After you create a delegated administrators group and assign it permission to perform actions on vCenter extensions, you can give the group permission to view and execute workflows in Orchestrator.
If you have been using vRealize Orchestrator and have already created users and groups that have permission to view, inspect, and execute vCenter extensions, you might not need to perform the procedure described in this topic.
Verify that you have administrator credentials for the Orchestrator server. The account must be a member of the vRealize Orchestrator Admin group configured to authenticate through vCenter Single Sign-On.
Verify that you have created a delegated administrators group and assigned a role that has Extensions permissions in vCenter. See Create a Delegated Administrator Role Using vSphere Web Client.
- Log in to Orchestrator as an administrator, and select Design from the drop-down menu in the upper-left portion of the screen.
- Right-click the root directory in the left pane and select Edit access rights.
- In the Edit Access Rights dialog box, click Add access rights.
- In the Chooser dialog box, in the Filter text box, type the first few letters of the name of the delegated administrators group, and when the group name appears in the list, select the group.
- Select the View check box, deselect any other check boxes, and click Select.

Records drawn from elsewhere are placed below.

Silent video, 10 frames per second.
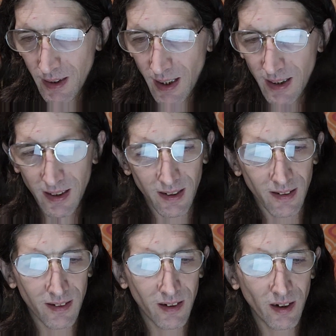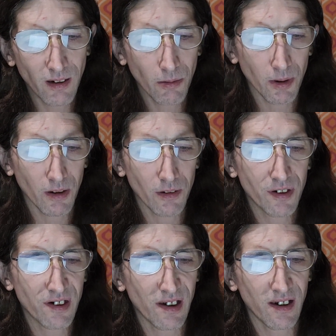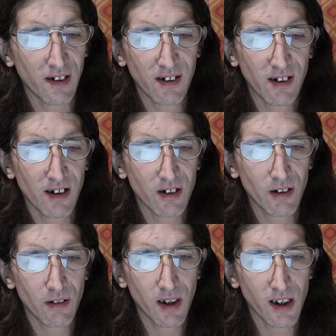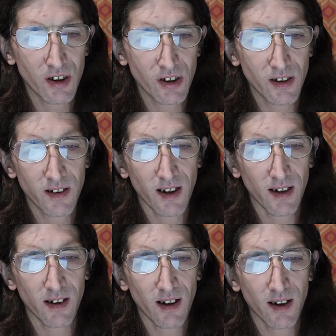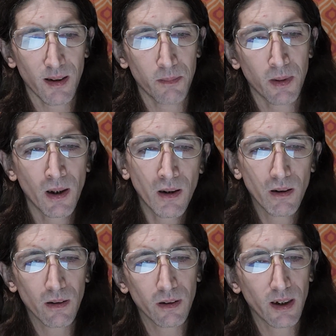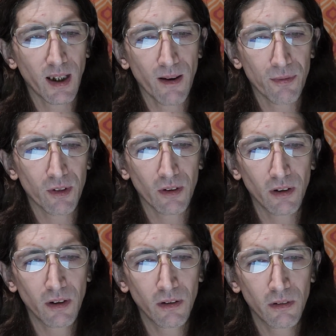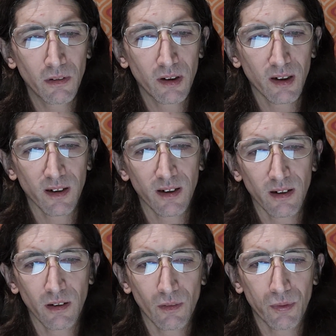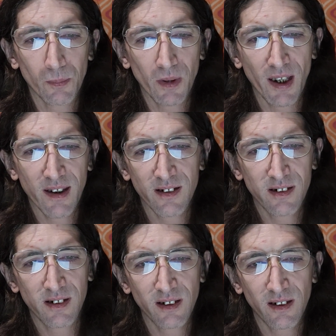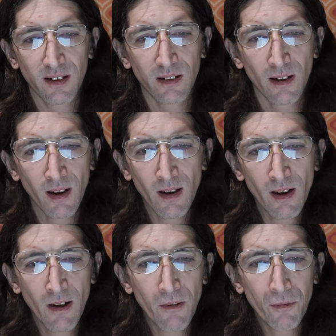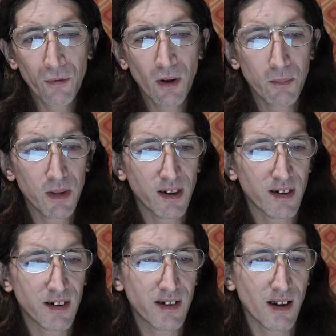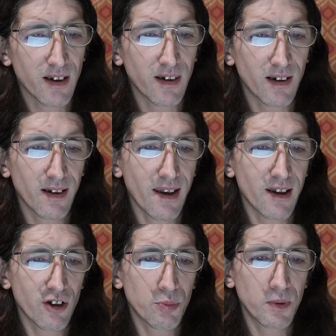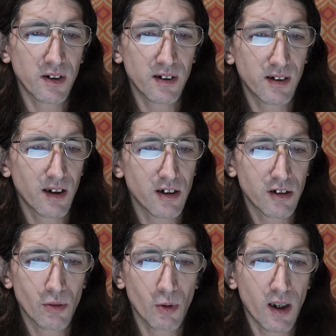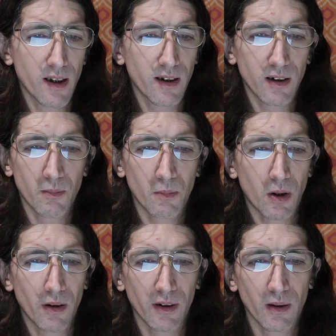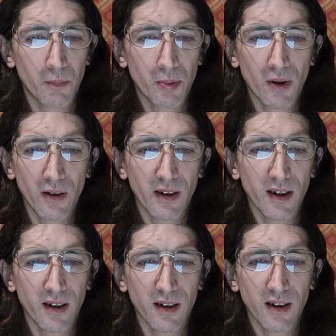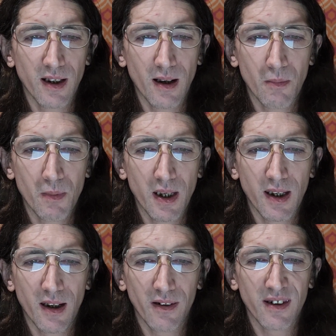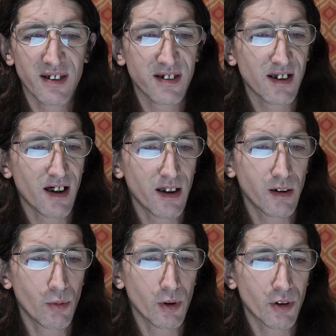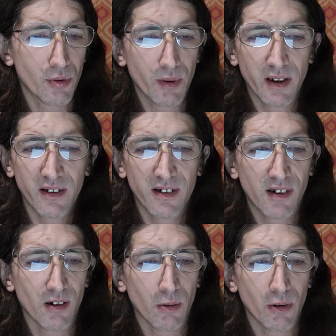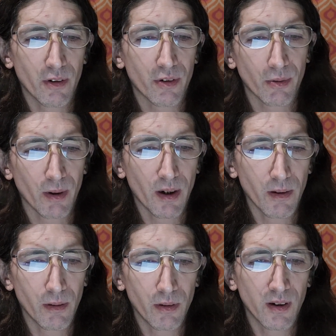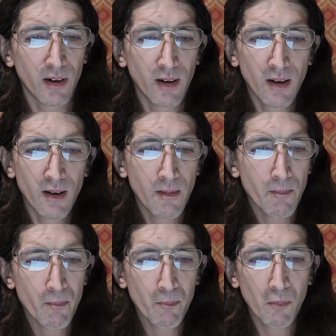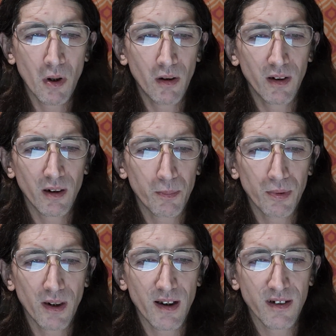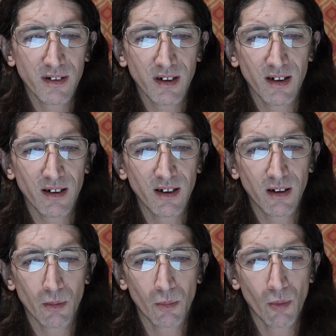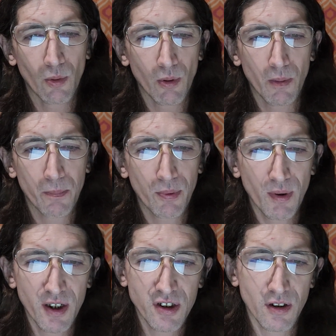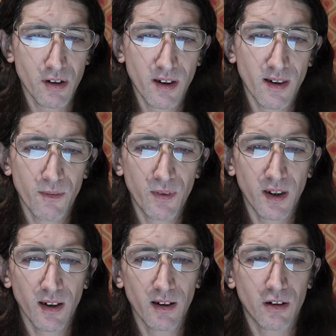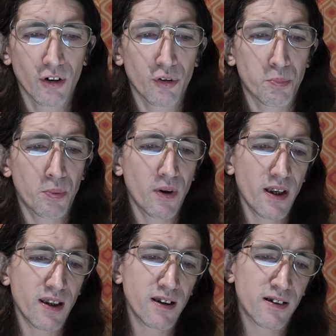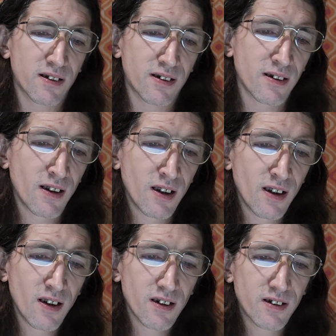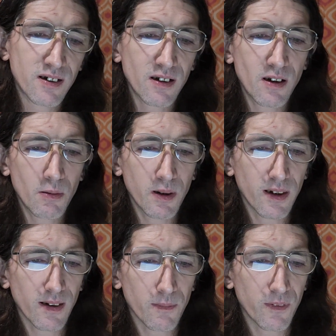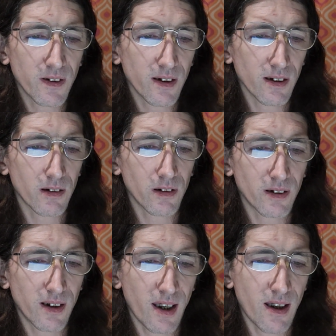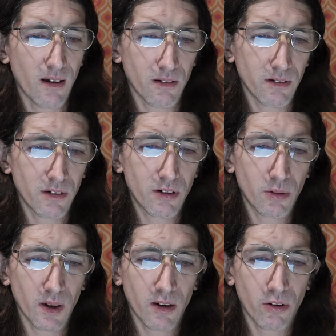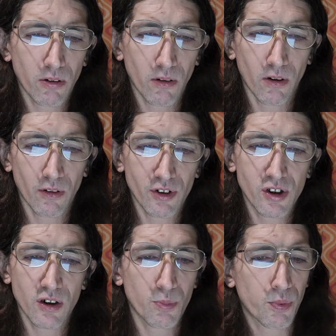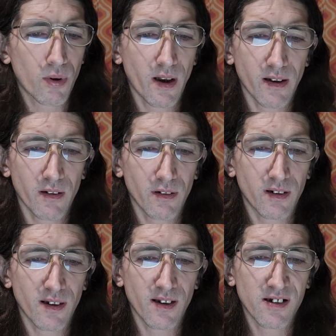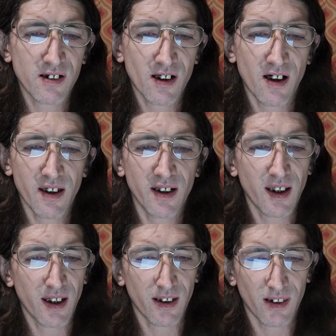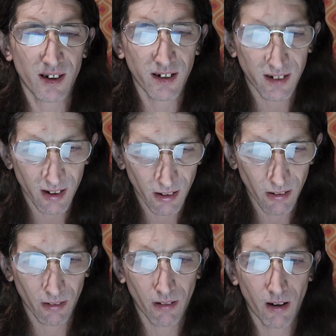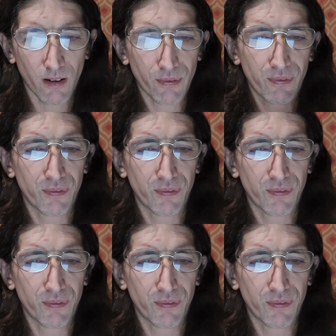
An interior setting / location, daytime, early afternoon, continued from last scene. From inside the Lasby station wagon, Martin and Paulette can now make out the sign which reads Thor's Road. Martin applies a little more pressure to the vehicle's brakes, slowing the vehicle down to a crawl just prior to the sign and the turnoff.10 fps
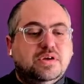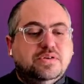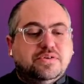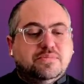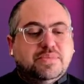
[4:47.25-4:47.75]

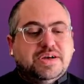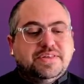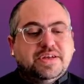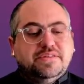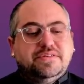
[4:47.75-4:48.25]
So in
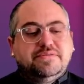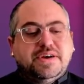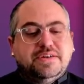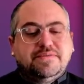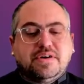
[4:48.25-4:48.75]
Python, to
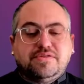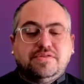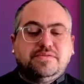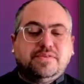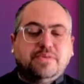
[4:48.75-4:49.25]
define a function,
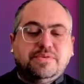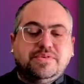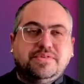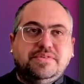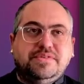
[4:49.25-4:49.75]
you start with
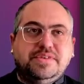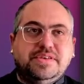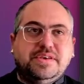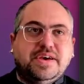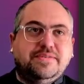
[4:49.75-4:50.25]

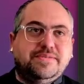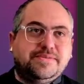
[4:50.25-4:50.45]
def,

The group is added to the list in the Edit Access Rights dialog box.
- Click Save and close.
The group is added on the Permissions tab, and in the Rights column, you see that the group has View permissions.
- Expand the library in the left pane and right-click the Horizon folder.
- Select Edit access rights from the context menu, and click Add access rights.
- Type the name of the delegated administrators group in the Filter text box, select the group in the list, and select the View, Inspect, and Execute check boxes.
- Click Select in the Chooser dialog box, and click Save and close in the Edit Access Rights dialog box.
The group is added on the Permissions tab and in the Rights column, you see that the group has View, Inspect, and Execute permissions.
What to do next
Assign the delegated administrators group to specific desktop and application pools. See Assign Delegated Administrators to Pools.